According to the remaining verses of chapter seven, the new life of the Spirit and noble purpose associated with it are made difficult by confusion regarding the law and sin. "What then should we say? That the law is sin?…Did what is good, then, bring death to me?" (7:7, 13). It may appear to some, Paul is convinced, that the law is to blame for human sinfulness. "By no means!", he responds. Although Christians were held captive by the law (7:6), it is not as if they were victims. No, Paul says, "the law is holy, and the commandment is holy and just and good" (7:12). The trouble is that Christians are sinful and so being are unworthy to stand in the light of the law. The law reveals the inability of all humanity to live up to its responsibilities because of sin's disease. Thus it is not the law itself, but the sin within that is the actual enemy.

Paul himself wrestled with the mystery of new life of the Spirit in the face of his own sinfulness as he confesses, "I do not understand my own actions.

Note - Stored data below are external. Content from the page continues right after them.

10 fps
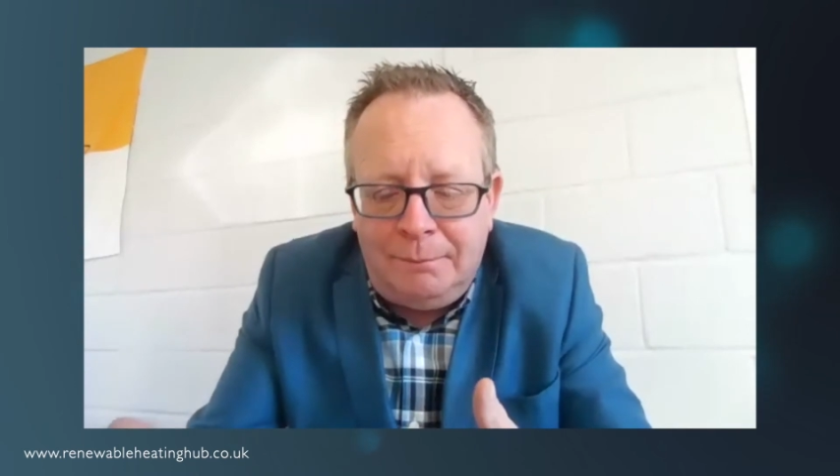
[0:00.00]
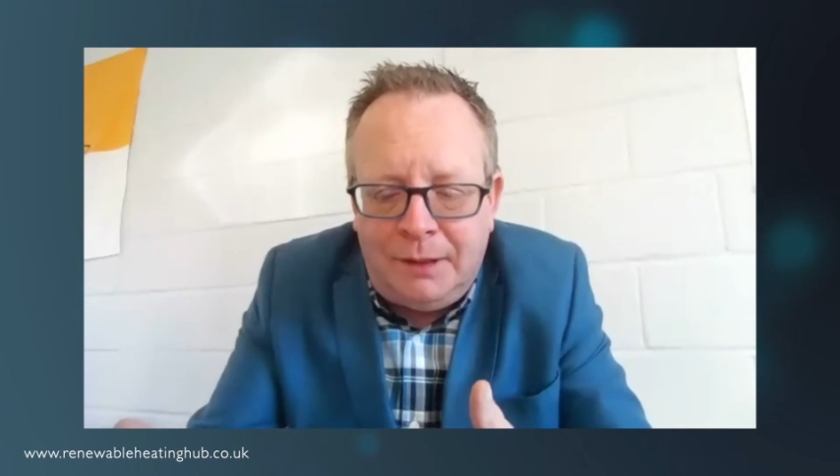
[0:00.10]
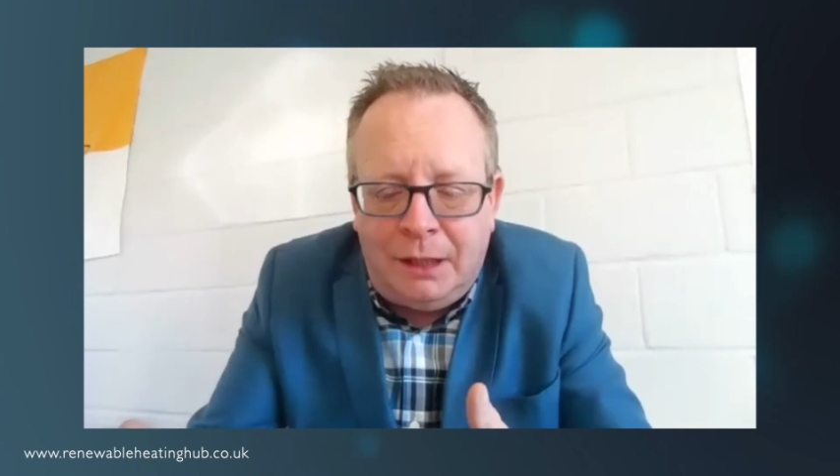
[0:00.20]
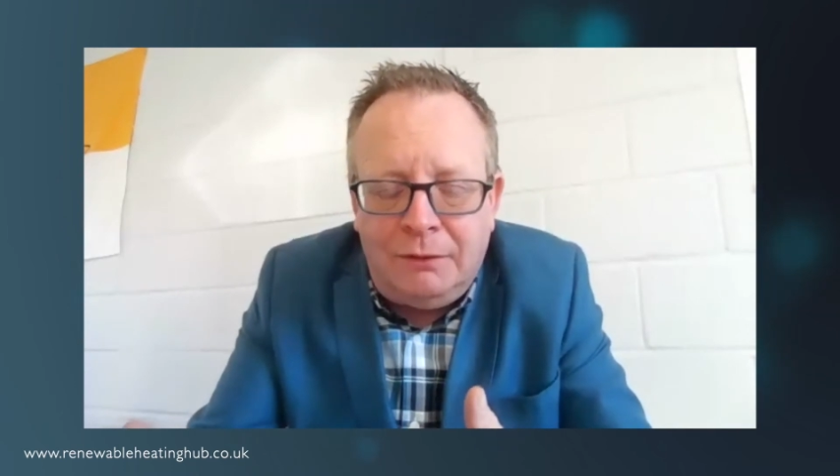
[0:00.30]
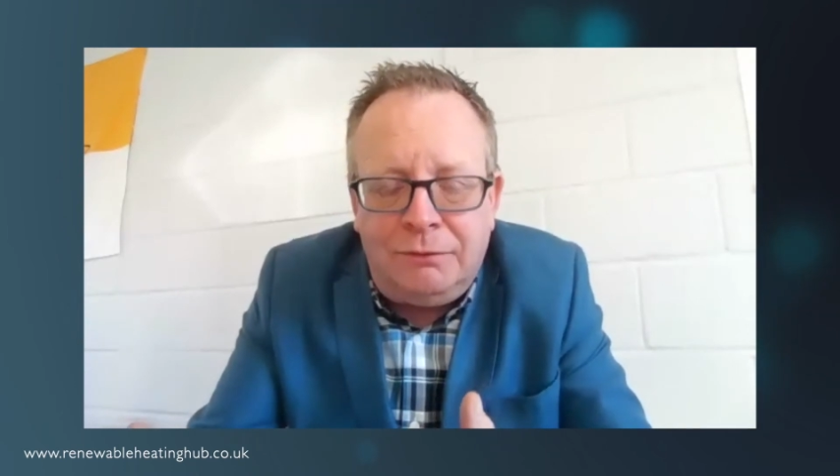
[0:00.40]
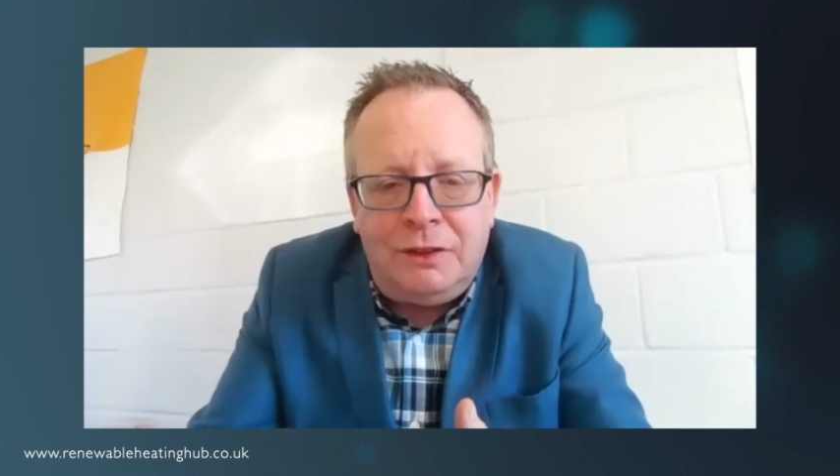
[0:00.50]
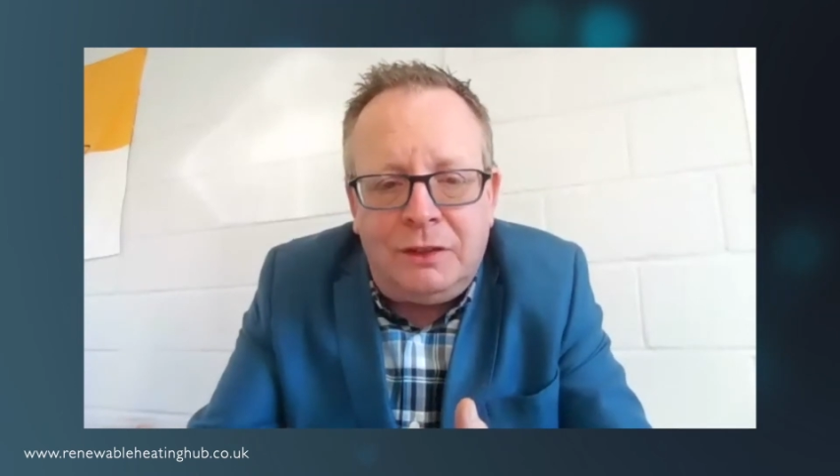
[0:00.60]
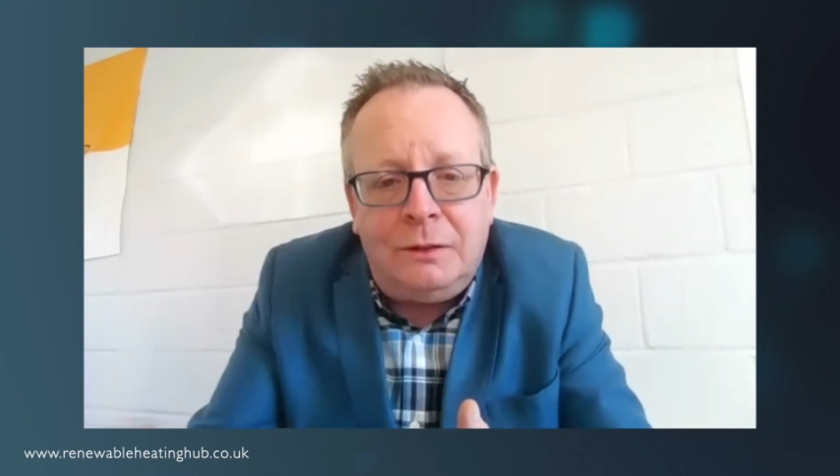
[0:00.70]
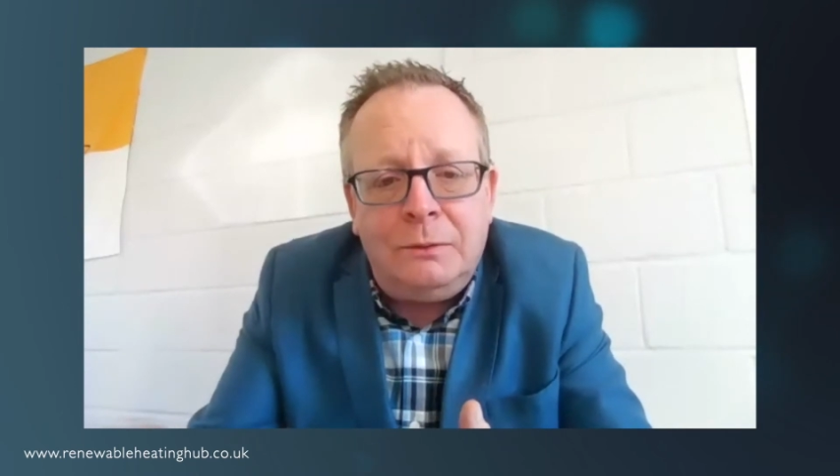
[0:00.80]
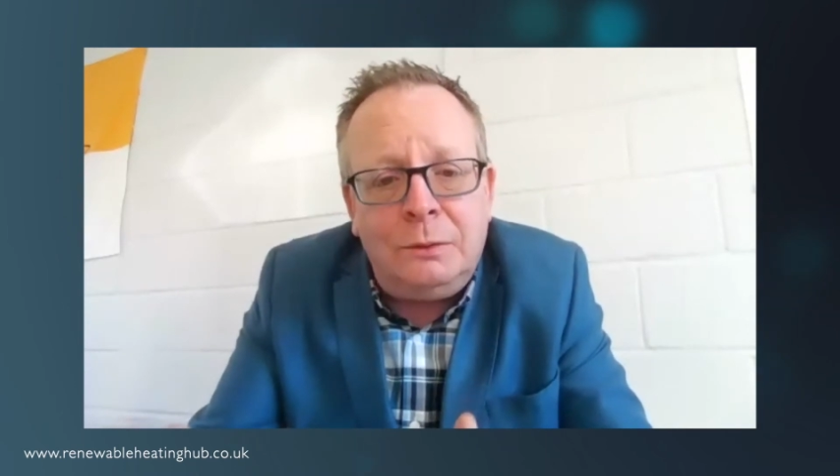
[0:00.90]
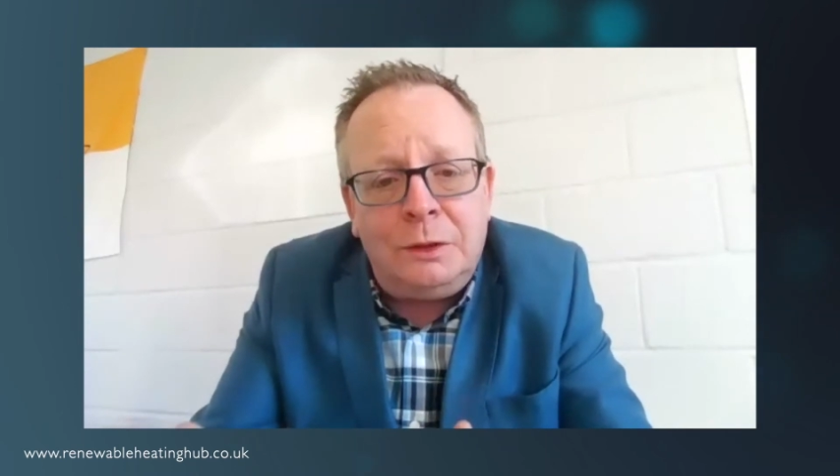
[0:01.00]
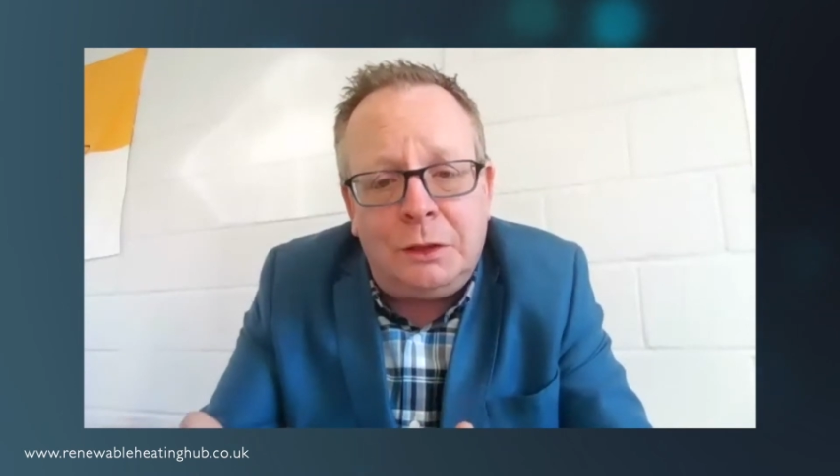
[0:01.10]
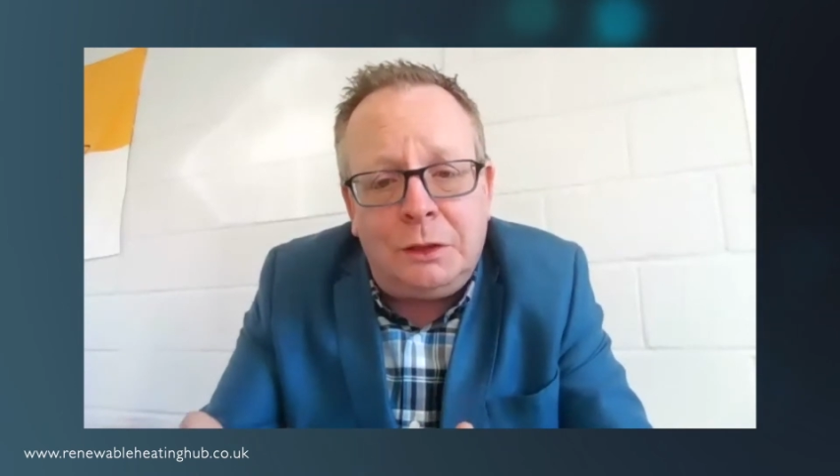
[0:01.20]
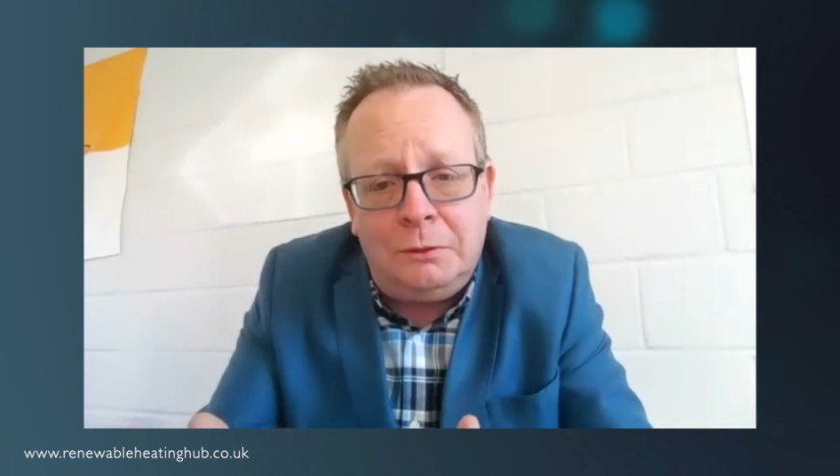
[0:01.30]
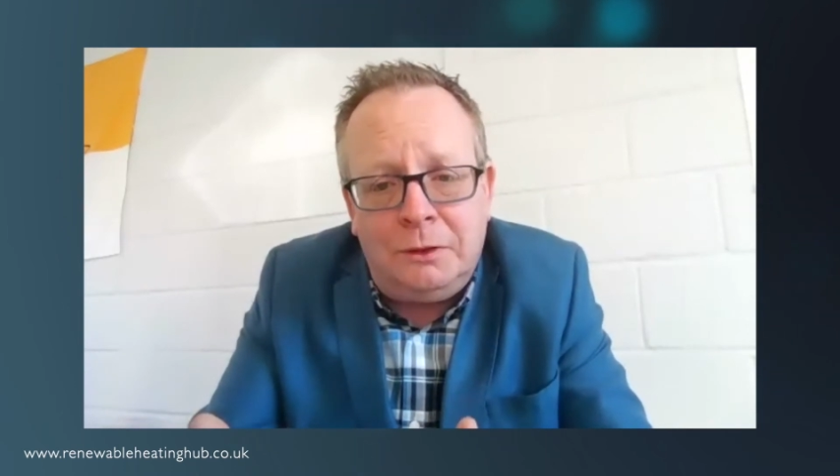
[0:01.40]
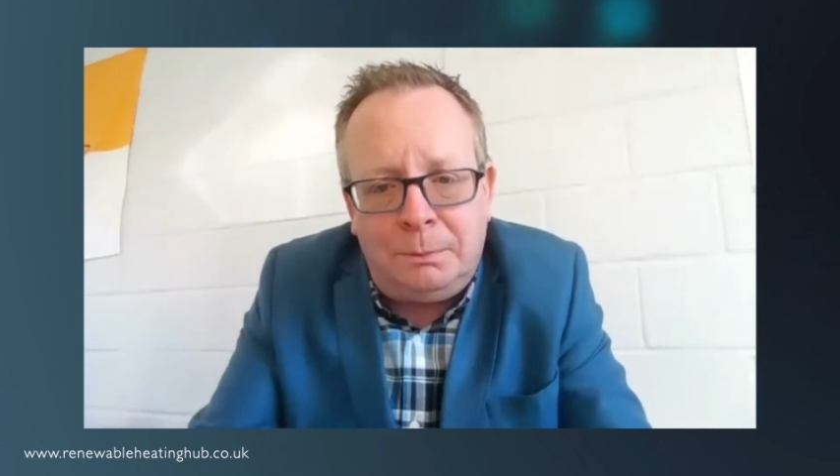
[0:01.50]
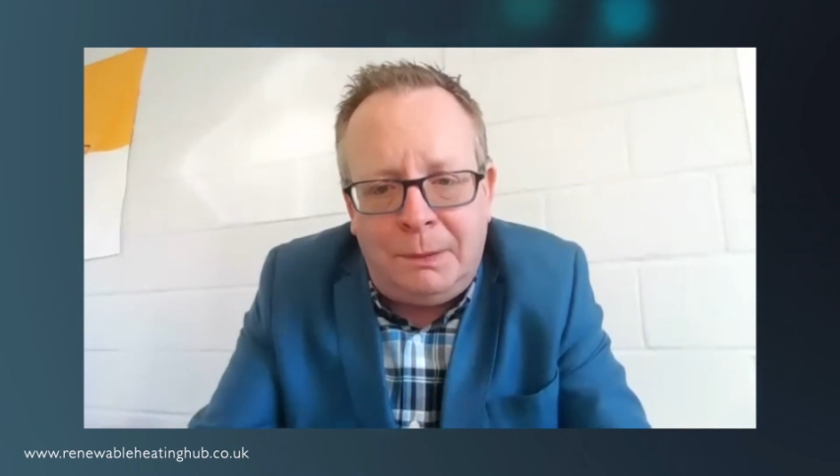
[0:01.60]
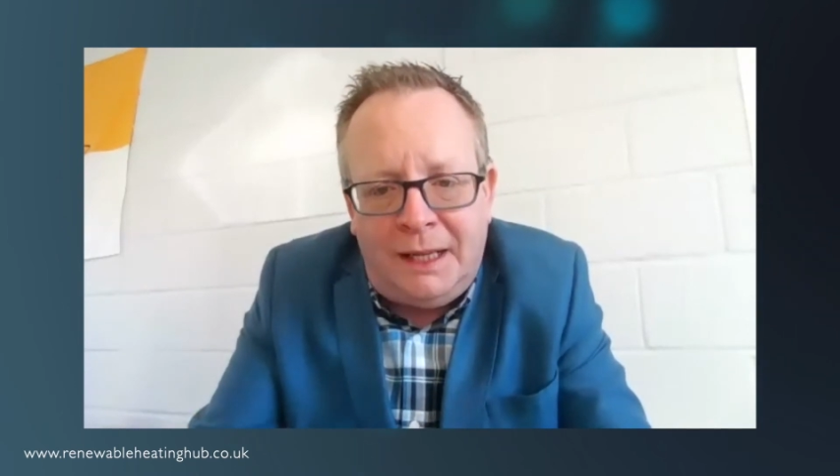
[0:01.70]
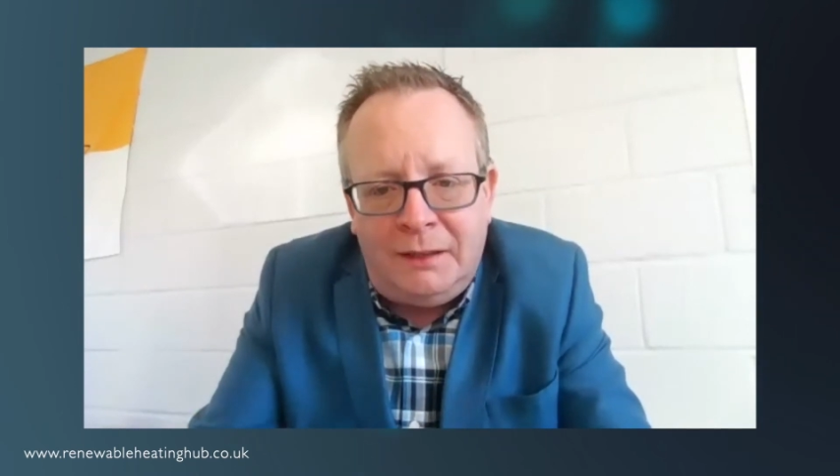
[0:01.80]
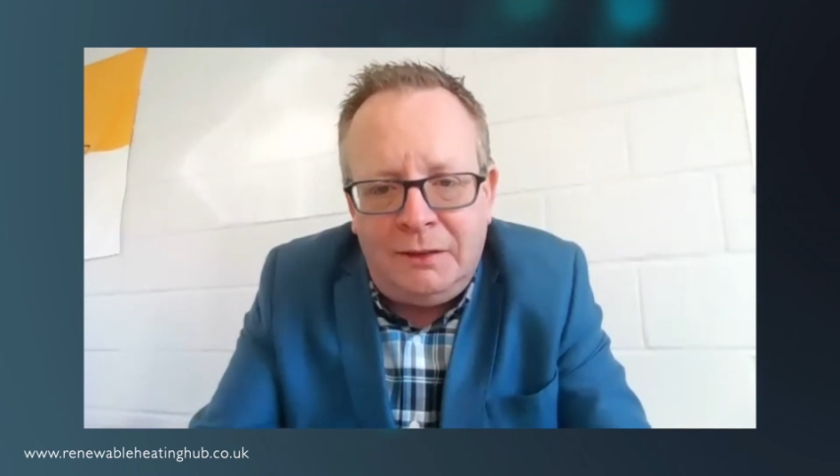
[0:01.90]
go for systems which are called
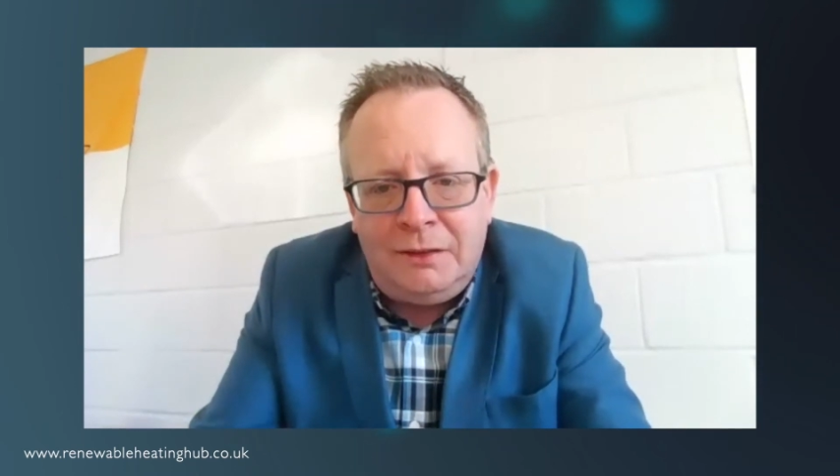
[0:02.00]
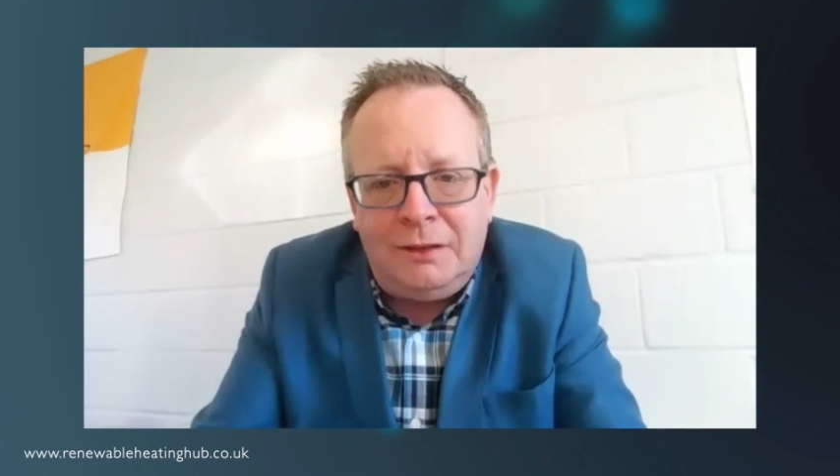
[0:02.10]
splits.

For I do not do what I want, but I do the very thing I hate…For I do not do the good I want, but the evil I do not want is what I do" (7:15,19). Even though Christians have died to the law and have new life, sin remains in their new lives. Sin should lie dead apart from the law (7:8) but Paul's personal testimony is evidence to the contrary. This man of great faith and insight reveals the depths of his own struggle to cope with the mystery of dying to the law and yet living within a world where temptations abound. How much more are common believers weighted by such tensions? At least for now, it is obvious that weakness is not erased by new life of the Spirit. There is a great discrepancy between the person that Paul wants to be and the person that he actually is. This is true for all people who cry with him, "Wretched man that I am! Who will save me from this body of death?" (7:24). Who can bridge this great discrepancy? Jesus Christ alone is able.

God's great wisdom has left Christians in the world for the purpose of witness as seen in the result of Paul's conversion. His encounter with the Risen Jesus did not remove him from the world, but charged him with a mission. His preaching and teaching are in fact the good fruit that he was raised to bear (7:4). With conviction and compassion he speaks to the struggles of those around him with words like, "Do you not know, brothers and sisters…" and "In the same way, my friends…" (7:1, 4). Acknowledging that nothing good dwells in him (7:18) opens the door for other sinful people to place their trust in the Lord. One day, that sinfulness will be fully erased, and on that day, the delight in the law of the Lord (7:22) will be made perfect and untainted. The Lord will reveal the end of all struggles both internal and external. Until then, he has not left Christians alone in their weaknesses. Christians are raised to belong to Christ, bound by a new marriage of grace. For eternal salvation and daily strength, Paul proclaims, "Thanks be to God through Jesus Christ our Lord!" (7:24).

Paul was encouraging Romans to stand firm in the midst of Christian mysteries, not the least of which is dying to the law through the body of Christ and being raised to live with purpose in this world. This much is certain, that as long as we remain with sin in this present world, we can never rely on the law for salvation. Instead, we trust in him who has been raised from the dead, to whom we now belong by the mystery of our own resurrection, in order that we may bear fruit for God (7:4).